Update budget, milestones, and ICF information as necessary per contract/protocol amendments.
Collaborate closely with coverage analysis team, contract analysts, regulatory team, program managers, and internal finance groups.
Manage large volume workflow across multiple research programs, each of which function differently.
Essential Functions:
Develop study budgets from clinical study protocols using various software tools.
Complete full evaluation and integration of internal costs during the setup of new clinical studies.
Revise study budgets following revision of study protocols or re-assessment of study cost.
Communicate with Contracts Analysts to integrate study budget information into clinical trial agreements; may initiate or participate in contract negotiation process.
Independently initiate or update the coverage determination for each study as applicable.
Communicate specific study billing structure to clinical teams and service providers.
Participate in the administration of study-subject related billing and support auditing of billing records.
Collect and maintain complete records and statistics on expenses and payments.
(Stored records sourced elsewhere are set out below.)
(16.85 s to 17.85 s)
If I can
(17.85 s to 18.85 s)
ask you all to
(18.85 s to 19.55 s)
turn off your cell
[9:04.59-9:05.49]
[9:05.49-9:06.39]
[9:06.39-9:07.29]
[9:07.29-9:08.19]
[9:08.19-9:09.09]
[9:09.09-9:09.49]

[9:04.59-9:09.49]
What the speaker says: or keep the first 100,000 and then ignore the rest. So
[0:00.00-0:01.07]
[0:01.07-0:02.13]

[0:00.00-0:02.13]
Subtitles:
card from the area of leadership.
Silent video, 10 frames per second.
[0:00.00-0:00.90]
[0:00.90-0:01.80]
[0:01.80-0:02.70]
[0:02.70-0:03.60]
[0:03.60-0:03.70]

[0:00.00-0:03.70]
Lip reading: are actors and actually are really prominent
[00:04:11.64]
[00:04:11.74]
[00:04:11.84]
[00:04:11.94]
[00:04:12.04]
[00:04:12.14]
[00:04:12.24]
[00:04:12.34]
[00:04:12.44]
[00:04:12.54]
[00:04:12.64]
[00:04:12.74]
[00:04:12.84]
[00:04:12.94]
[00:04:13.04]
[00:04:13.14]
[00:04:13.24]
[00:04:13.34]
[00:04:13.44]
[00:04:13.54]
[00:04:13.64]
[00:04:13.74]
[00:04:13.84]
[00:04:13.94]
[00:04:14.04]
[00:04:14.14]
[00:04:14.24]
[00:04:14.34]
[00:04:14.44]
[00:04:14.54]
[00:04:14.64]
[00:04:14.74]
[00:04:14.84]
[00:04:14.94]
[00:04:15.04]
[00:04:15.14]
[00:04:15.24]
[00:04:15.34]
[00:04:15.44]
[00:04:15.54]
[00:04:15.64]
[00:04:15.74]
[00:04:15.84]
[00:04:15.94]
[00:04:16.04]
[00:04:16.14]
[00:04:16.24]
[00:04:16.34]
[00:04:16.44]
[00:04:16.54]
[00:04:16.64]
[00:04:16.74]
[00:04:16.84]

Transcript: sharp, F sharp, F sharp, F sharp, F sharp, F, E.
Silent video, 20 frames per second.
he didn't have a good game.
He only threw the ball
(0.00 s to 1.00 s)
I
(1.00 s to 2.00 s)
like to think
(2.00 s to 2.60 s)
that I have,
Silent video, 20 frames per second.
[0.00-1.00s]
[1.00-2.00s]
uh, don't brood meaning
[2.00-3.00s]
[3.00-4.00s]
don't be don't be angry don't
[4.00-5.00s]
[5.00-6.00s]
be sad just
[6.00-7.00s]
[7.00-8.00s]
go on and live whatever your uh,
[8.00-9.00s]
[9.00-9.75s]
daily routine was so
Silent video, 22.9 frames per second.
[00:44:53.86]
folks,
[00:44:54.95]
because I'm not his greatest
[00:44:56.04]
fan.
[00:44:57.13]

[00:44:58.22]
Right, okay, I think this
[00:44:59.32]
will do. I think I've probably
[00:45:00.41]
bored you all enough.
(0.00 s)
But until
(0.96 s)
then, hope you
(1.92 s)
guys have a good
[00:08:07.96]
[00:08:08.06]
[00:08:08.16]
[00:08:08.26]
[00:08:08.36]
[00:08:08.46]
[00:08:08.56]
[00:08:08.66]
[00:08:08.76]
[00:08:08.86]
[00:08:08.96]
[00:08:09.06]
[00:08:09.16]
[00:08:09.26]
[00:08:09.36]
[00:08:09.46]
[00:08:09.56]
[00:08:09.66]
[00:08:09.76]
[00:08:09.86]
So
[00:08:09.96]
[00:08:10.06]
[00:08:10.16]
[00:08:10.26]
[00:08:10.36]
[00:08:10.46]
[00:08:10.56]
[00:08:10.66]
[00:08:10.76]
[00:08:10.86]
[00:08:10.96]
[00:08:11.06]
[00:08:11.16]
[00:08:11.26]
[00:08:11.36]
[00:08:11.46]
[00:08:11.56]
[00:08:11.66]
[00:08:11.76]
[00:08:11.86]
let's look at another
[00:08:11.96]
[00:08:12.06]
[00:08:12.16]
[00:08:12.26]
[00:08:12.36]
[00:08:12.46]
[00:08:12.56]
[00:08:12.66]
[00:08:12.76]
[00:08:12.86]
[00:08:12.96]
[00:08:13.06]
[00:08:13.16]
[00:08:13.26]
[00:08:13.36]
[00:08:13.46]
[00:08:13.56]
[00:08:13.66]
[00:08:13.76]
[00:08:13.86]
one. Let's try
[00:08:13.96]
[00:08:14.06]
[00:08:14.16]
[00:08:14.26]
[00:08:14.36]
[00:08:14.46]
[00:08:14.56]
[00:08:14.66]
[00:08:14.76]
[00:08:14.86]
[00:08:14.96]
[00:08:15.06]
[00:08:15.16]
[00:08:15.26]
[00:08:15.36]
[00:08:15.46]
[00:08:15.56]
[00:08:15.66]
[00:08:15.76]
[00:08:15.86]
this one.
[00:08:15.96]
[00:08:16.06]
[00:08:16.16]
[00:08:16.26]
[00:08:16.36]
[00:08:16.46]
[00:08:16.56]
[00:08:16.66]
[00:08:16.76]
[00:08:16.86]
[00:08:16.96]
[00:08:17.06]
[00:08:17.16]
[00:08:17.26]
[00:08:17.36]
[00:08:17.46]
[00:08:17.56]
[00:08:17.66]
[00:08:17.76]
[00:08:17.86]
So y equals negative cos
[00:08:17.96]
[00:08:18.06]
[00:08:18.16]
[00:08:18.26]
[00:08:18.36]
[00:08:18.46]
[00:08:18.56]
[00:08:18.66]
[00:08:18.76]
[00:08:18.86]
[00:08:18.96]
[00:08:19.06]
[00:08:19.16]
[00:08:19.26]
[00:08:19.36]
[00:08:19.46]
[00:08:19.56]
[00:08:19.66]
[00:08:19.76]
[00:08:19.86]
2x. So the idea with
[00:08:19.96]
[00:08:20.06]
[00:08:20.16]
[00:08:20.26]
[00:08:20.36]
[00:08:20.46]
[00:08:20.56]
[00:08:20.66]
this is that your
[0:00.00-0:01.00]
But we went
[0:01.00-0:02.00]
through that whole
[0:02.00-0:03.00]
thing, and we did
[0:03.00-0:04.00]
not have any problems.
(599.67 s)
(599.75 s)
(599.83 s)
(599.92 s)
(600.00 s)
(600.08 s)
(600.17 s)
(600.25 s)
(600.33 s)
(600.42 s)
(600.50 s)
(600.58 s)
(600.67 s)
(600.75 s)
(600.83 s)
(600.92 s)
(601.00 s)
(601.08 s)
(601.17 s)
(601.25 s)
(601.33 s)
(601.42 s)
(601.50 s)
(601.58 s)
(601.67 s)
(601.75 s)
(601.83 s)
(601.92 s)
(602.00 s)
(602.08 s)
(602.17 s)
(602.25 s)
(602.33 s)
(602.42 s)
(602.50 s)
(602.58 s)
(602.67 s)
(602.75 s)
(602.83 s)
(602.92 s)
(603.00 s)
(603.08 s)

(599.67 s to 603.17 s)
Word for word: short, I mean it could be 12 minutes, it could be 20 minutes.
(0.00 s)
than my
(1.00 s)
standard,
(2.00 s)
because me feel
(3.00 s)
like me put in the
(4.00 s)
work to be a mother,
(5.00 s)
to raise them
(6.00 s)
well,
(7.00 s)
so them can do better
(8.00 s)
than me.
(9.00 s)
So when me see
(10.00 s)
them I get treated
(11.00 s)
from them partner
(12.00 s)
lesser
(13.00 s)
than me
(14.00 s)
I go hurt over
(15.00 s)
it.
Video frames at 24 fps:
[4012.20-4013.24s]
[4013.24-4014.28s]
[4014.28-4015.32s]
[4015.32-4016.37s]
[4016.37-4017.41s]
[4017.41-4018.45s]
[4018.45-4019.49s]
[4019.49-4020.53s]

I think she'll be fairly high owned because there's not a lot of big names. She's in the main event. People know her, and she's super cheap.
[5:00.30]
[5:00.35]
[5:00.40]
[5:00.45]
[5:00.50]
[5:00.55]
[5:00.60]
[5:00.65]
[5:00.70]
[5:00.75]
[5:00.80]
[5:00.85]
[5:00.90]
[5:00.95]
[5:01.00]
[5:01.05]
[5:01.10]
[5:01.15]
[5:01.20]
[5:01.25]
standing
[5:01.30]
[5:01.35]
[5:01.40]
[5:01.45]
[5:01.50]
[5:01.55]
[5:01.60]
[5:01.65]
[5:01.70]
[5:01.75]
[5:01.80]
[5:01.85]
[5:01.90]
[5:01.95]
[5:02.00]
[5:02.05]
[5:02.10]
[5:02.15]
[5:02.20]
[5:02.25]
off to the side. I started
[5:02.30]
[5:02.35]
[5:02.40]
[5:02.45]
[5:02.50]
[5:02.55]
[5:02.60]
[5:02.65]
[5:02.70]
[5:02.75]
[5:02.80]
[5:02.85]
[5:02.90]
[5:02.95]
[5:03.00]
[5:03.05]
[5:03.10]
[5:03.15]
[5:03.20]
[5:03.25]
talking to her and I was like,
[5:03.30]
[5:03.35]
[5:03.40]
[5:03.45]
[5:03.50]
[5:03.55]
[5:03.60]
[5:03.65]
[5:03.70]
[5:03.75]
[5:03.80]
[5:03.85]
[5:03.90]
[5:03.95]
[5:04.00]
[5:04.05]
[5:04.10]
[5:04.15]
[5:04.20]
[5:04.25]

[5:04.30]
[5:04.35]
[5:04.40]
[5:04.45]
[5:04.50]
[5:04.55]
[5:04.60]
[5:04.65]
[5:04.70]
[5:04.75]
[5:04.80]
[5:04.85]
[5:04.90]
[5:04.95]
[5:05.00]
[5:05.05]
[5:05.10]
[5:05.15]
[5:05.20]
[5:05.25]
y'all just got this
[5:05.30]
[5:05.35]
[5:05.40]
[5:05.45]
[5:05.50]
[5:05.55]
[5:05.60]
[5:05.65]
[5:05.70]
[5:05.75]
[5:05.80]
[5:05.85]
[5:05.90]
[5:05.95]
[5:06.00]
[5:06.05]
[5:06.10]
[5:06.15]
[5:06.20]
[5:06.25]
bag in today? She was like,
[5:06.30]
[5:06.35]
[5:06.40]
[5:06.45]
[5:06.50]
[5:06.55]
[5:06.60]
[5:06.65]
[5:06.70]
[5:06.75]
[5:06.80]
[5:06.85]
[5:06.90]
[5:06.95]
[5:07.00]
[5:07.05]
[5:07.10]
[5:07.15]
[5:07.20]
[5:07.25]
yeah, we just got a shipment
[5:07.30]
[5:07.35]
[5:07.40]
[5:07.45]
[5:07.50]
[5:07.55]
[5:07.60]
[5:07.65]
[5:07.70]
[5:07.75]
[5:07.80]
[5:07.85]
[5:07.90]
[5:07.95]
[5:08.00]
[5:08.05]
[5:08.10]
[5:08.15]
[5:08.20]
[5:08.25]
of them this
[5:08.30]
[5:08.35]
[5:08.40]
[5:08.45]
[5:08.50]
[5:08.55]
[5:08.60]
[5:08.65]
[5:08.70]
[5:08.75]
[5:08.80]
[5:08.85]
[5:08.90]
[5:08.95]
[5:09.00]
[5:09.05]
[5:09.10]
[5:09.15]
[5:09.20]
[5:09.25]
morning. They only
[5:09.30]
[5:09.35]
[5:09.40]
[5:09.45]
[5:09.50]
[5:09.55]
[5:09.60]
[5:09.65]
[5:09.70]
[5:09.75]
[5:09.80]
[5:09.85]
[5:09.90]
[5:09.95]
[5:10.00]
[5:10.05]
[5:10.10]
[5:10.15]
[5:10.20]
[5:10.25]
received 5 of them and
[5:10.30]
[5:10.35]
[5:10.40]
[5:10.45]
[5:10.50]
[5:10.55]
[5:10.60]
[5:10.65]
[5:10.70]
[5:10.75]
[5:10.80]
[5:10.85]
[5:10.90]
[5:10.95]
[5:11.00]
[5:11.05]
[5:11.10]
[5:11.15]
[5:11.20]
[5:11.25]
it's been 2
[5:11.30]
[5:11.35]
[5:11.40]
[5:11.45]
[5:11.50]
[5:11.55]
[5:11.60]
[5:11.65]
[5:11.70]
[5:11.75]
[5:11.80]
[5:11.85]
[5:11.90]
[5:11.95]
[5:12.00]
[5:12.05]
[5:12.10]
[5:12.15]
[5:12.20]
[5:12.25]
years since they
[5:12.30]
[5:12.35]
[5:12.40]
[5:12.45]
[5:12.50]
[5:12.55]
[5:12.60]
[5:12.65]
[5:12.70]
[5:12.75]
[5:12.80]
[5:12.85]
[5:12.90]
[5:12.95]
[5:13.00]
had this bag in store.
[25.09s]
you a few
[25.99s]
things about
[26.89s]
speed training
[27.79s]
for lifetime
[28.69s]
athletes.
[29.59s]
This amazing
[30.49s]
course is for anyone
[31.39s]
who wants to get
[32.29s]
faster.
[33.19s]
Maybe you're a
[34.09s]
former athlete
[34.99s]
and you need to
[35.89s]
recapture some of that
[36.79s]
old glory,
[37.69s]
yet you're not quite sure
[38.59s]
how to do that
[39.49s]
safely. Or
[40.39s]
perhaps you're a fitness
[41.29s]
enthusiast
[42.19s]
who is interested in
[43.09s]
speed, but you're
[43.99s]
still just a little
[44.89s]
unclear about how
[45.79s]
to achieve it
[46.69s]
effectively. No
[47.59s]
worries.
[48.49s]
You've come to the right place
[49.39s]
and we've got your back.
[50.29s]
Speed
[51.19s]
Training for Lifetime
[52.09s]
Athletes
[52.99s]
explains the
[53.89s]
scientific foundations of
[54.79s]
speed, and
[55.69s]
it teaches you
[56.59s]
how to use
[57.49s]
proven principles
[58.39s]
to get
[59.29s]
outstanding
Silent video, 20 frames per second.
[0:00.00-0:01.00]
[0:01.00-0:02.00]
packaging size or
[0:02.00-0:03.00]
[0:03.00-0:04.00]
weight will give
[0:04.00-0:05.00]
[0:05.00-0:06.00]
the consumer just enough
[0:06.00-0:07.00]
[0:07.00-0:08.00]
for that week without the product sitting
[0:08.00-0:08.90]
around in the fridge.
Regularly monitor compliance of clinical expense to predetermined budget/billing plan and/or budgets and agreements.
Establish and promote positive working relationships within both ORA and the research departments, throughout the hospital, and between other institutions involved in clinical research.
Requirements:
Proficiency in Microsoft Applications (Excel) and/or Clinical Trial Management System.
Bachelor's Degree in Accounting or related field preferred.
Minimum of 2 years of experience in research, particularly in clinical trials.
Strong negotiation and billing experience with sponsors.
Excellent organizational and communication skills.
Ability to manage multiple priorities and deadlines effectively.
Schedule: Monday to Friday, 9 am to 5 pm (Full time), 3 month contract with possible extension, Hybrid 2 days in office 3 days WFH
Pay Details: $30.00 to $36.00 per hour Search managed by: Joanna CalderonBenefit offerings available for our associates include medical, dental, vision, life insurance, short-term disability, additional voluntary benefits, EAP program, commuter benefits and a 401K plan. Our benefit offerings provide employees the flexibility to choose the type of coverage that meets their individual needs. In addition, our associates may be eligible for paid leave including Paid Sick Leave or any other paid leave required by Federal, State, or local law, as well as Holiday pay where applicable.
Equal Opportunity Employer/Veterans/Disabled
To read our Candidate Privacy Information Statement, which explains how we will use your information, please navigate to https://www.lhh.com/us/en/candidate-privacy
The Company will consider qualified applicants with arrest and conviction records subject to federal contractor requirements and/or security clearance requirements.